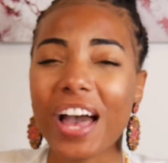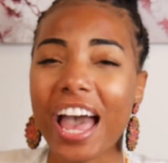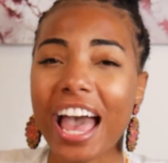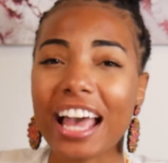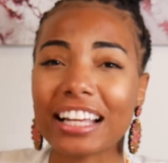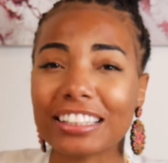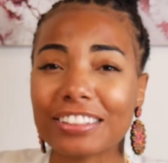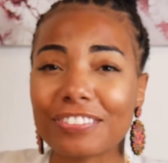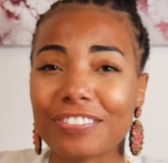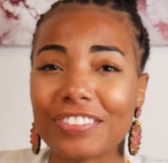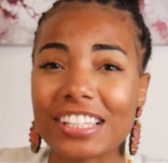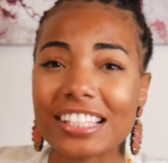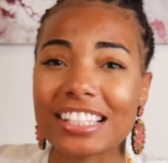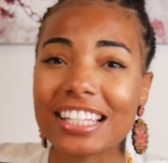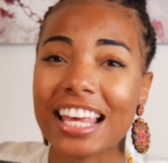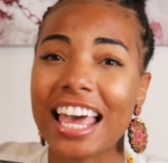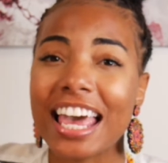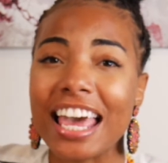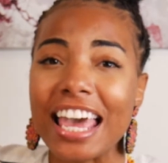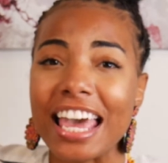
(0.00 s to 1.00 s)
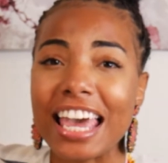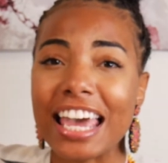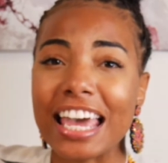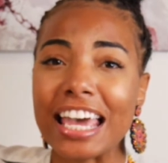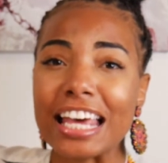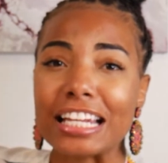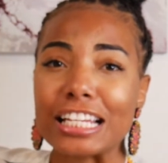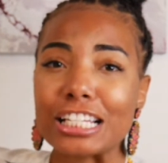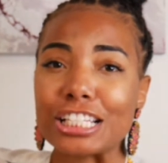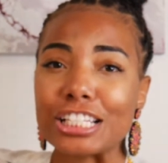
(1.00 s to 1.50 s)
activist,
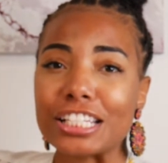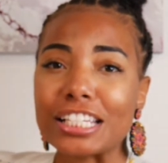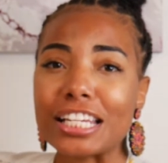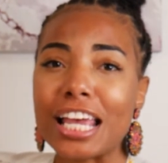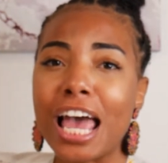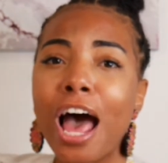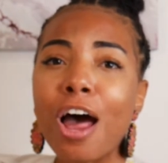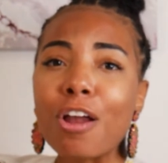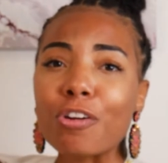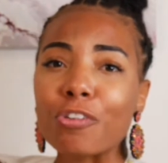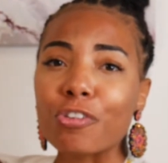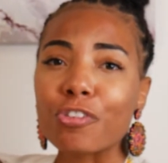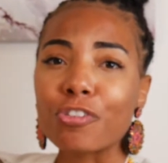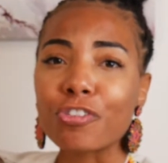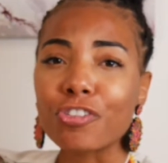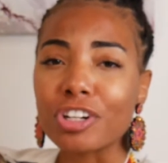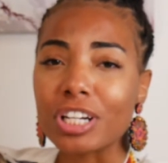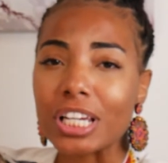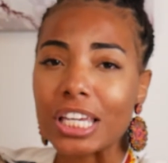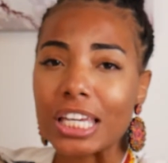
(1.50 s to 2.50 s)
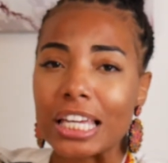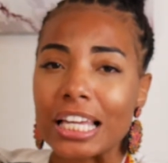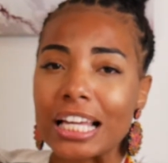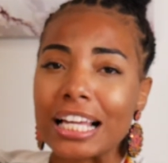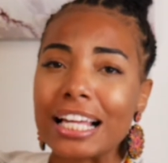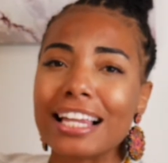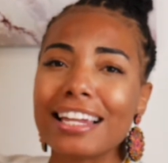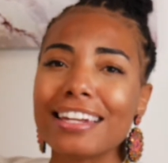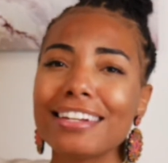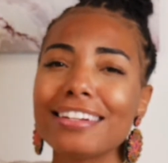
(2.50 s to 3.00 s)
and a child-free,
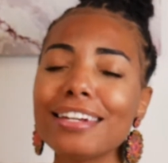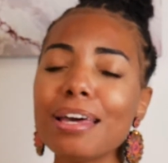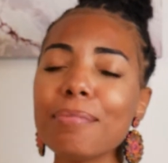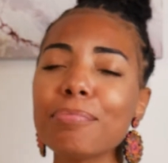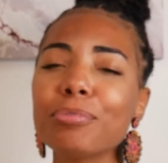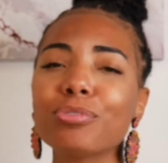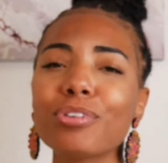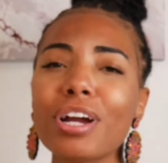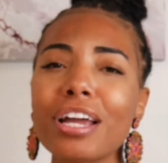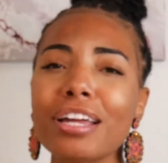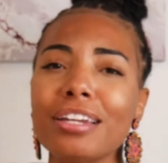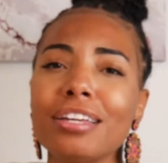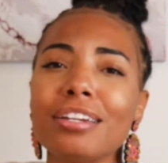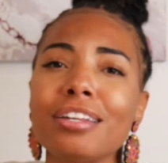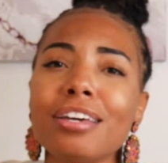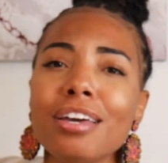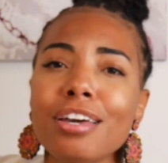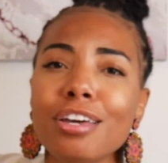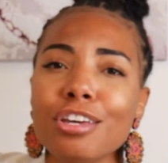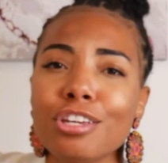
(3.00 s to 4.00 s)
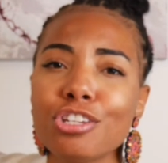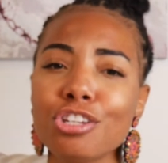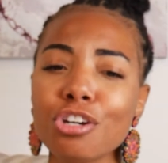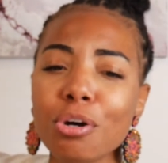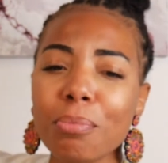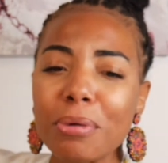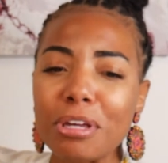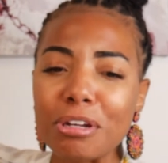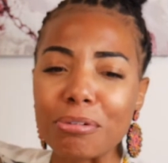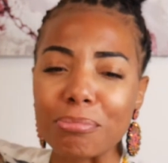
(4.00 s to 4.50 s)
liberated
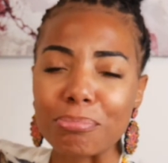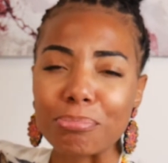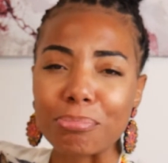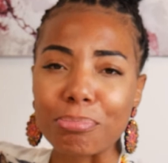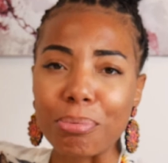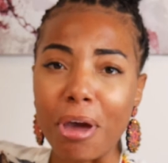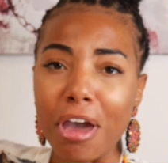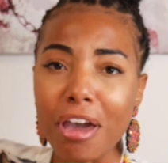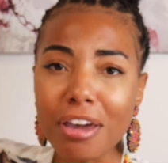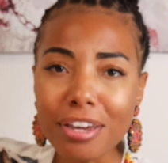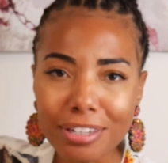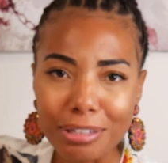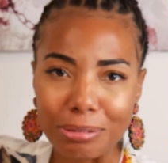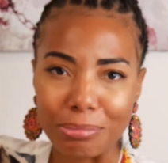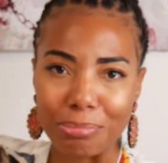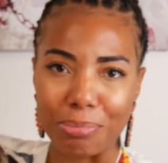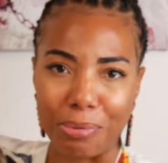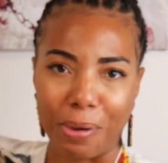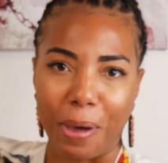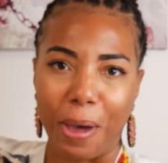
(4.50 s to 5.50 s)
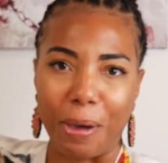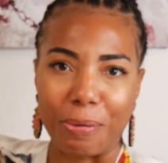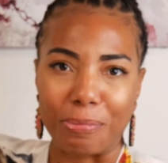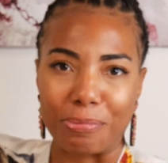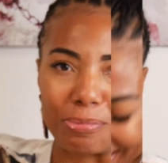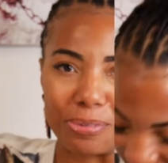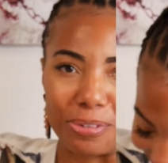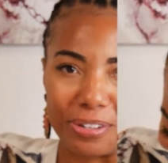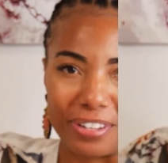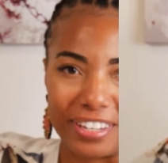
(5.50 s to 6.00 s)
human being,
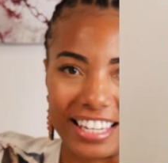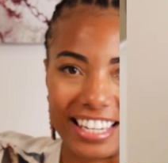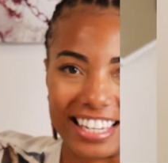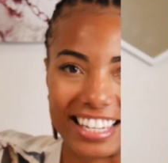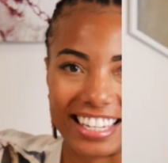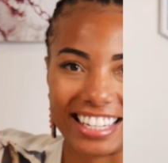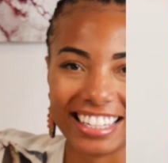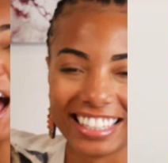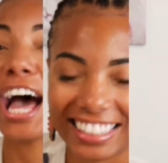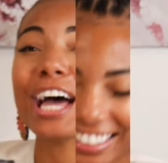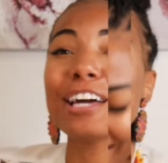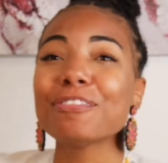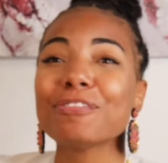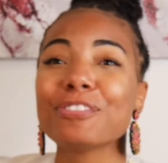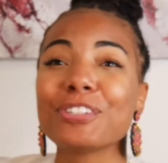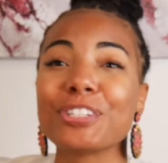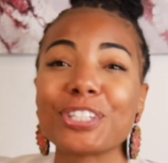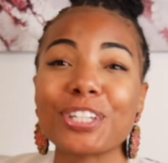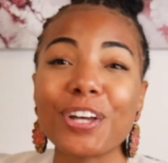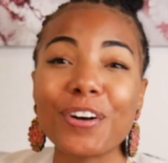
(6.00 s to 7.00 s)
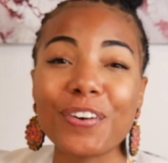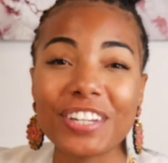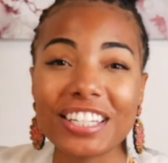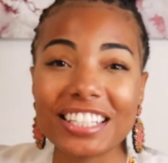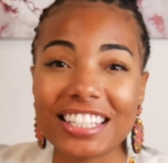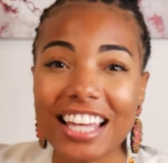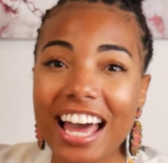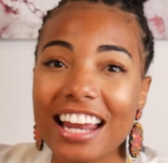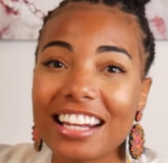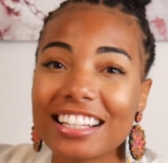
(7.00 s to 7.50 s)
baby. I am so
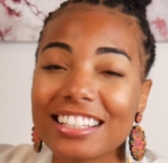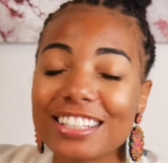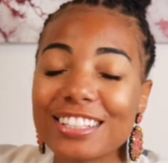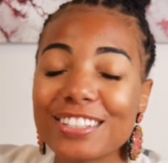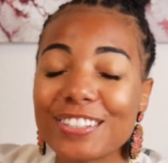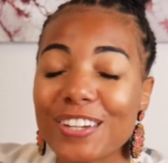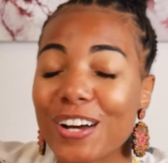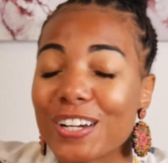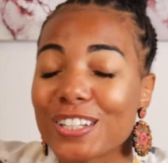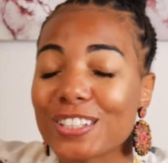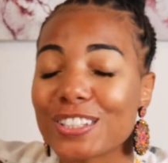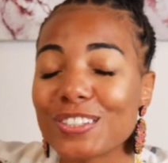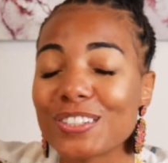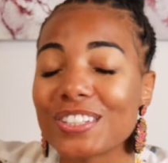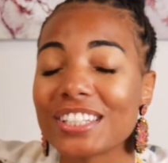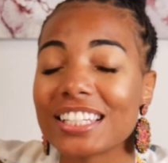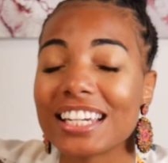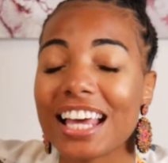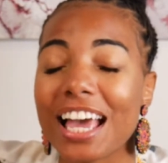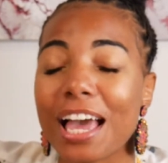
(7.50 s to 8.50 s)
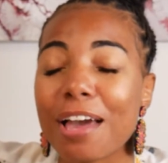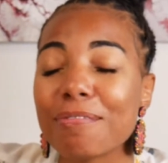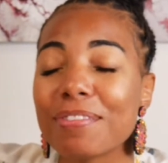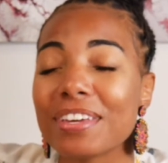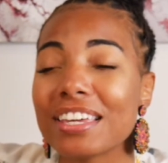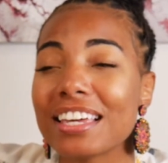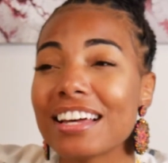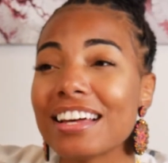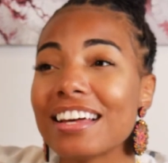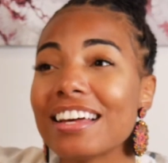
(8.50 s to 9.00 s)
excited to talk to you today
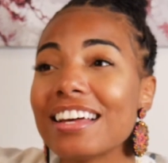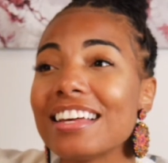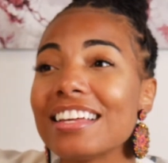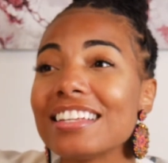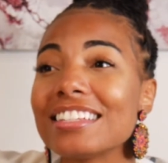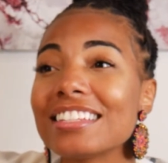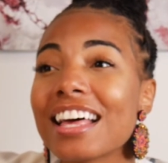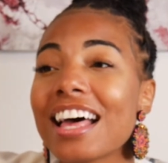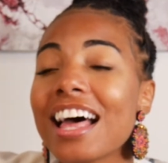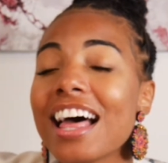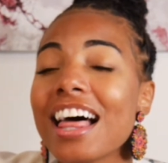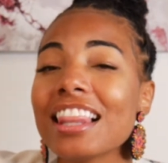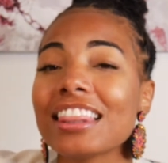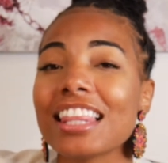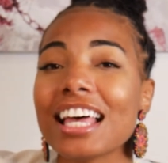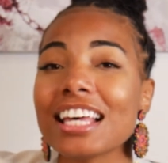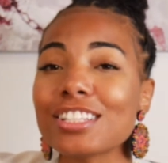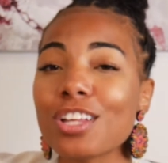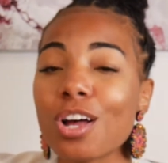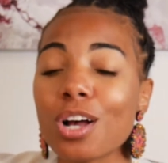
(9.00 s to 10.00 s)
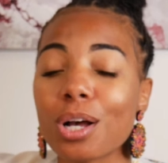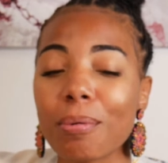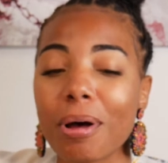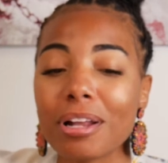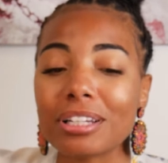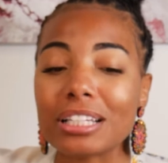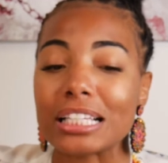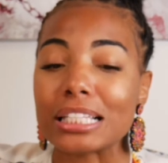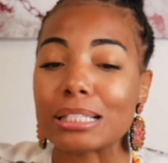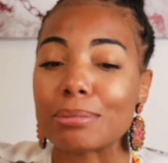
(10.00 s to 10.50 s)
because let's talk
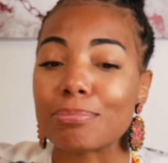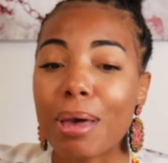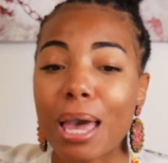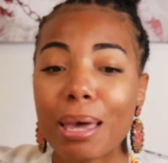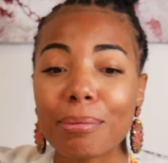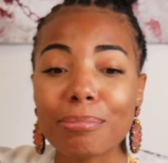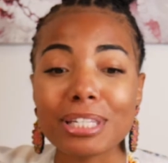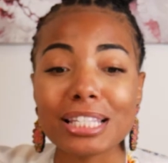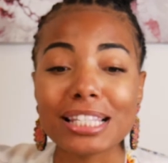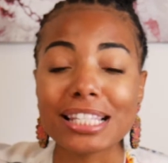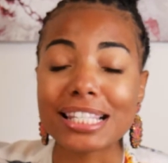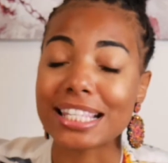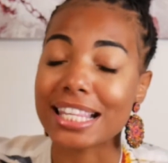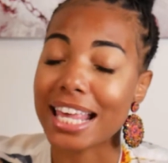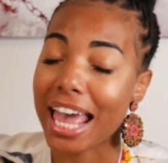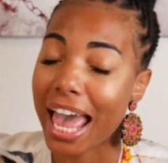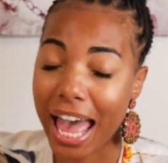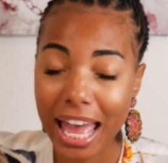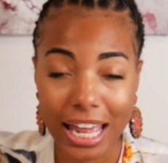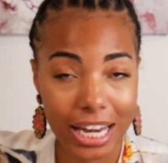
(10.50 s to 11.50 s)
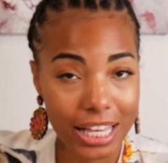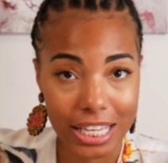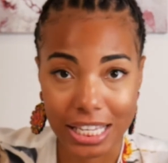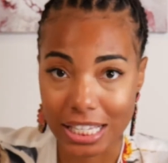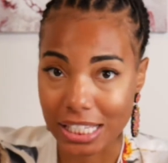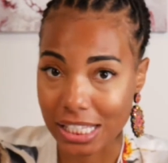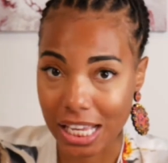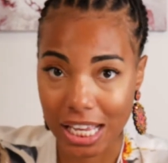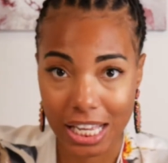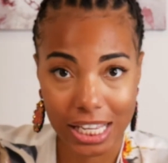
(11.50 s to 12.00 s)
about these baby
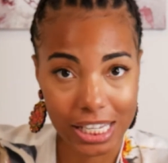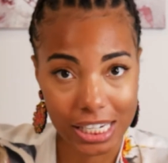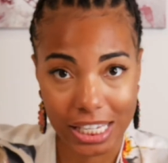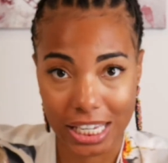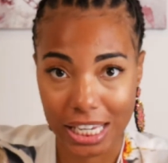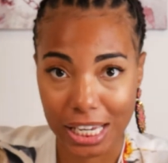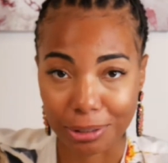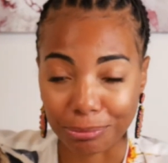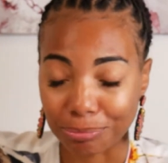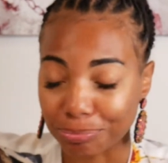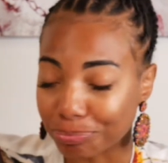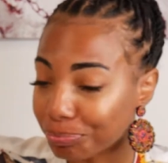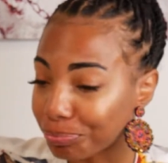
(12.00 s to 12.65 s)
daddies, honey.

^^^^^^^^

#### [Task item]
Your reply should hold every line of the material, unaltered, and not one picture.

#### [Result below]
(0.00 s to 1.00 s)
(1.00 s to 1.50 s)
activist,
(1.50 s to 2.50 s)
(2.50 s to 3.00 s)
and a child-free,
(3.00 s to 4.00 s)
(4.00 s to 4.50 s)
liberated
(4.50 s to 5.50 s)
(5.50 s to 6.00 s)
human being,
(6.00 s to 7.00 s)
(7.00 s to 7.50 s)
baby. I am so
(7.50 s to 8.50 s)
(8.50 s to 9.00 s)
excited to talk to you today
(9.00 s to 10.00 s)
(10.00 s to 10.50 s)
because let's talk
(10.50 s to 11.50 s)
(11.50 s to 12.00 s)
about these baby
(12.00 s to 12.65 s)
daddies, honey.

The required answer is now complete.